Cocycles for Boson and Fermion Bogoliubov Transformations

TL;DR

This paper derives explicit formulas for cocycles associated with Bogoliubov transformations in quantum field theory, covering both bosonic and fermionic cases, and explores their mathematical structure and phases.

Contribution

It provides new explicit formulas for 2-cocycles in Bogoliubov transformations for charged bosons and fermions, linking to group theory and loop groups.

Findings

Derived formulas for 2-cocycles in fermion and boson cases.

Connected cocycles to loop groups and symplectic operators.

Analyzed phases of unitary propagators and their families.

Abstract

Unitarily implementable Bogoliubov transformations for charged, relativistic bos\-ons and fermions are discussed, and explicit formulas for the 2-cocycles appearing in the group product of their implementers are derived.

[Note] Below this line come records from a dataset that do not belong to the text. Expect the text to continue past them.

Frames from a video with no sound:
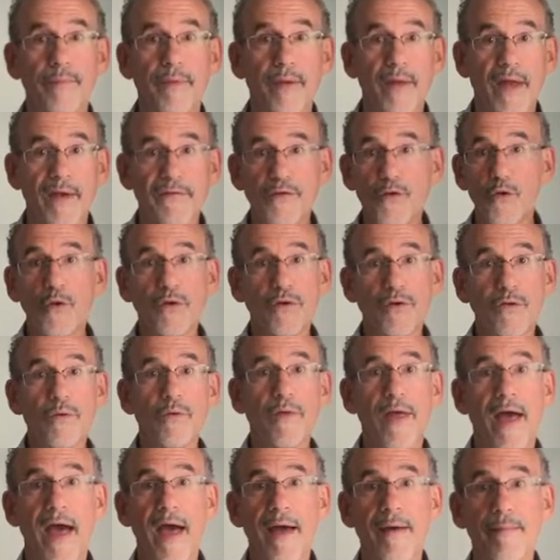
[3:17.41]
If you can do
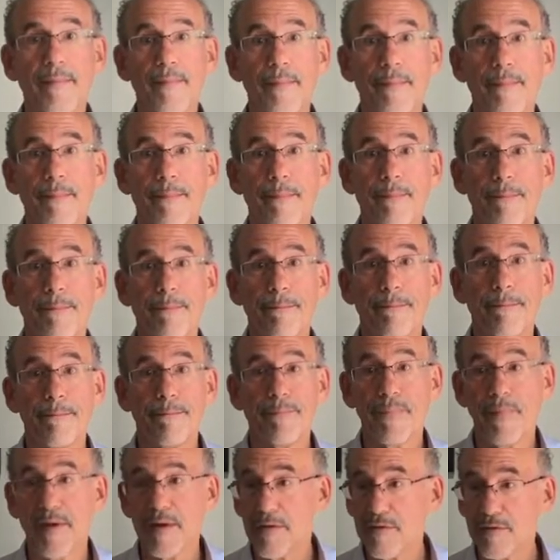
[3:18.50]
that
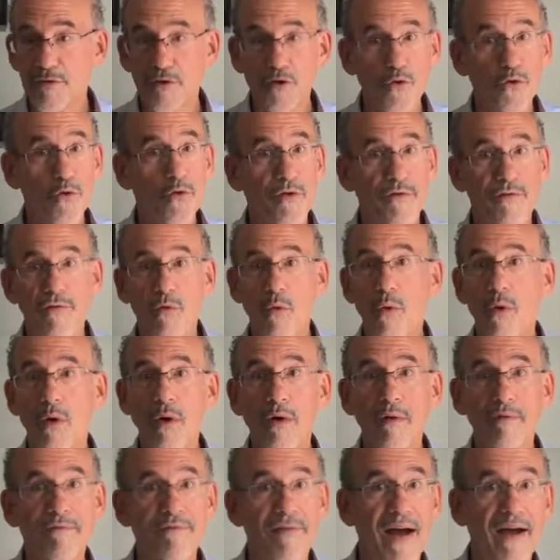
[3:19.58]
two to
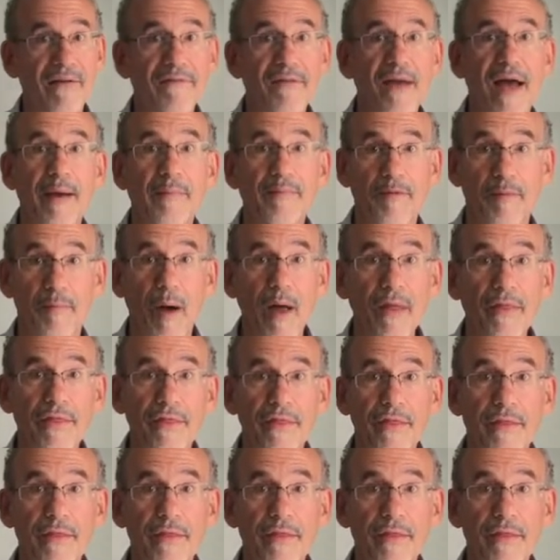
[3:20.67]
four, five times a month,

In the fermion case this provides a simple field theoretic derivation of the well-known cocycle of the group of unitary Hilbert space operators modeled on the Hilbert Schmidt class and closely related to the loop groups. In the boson case the cocycle is obtained for a similar group of pseudo-unitary (symplectic) operators. I also derive explcite formulas for the phases of one-parameter groups of implementers and, more generally, families of implementers which are unitary propagators with parameter dependent generators.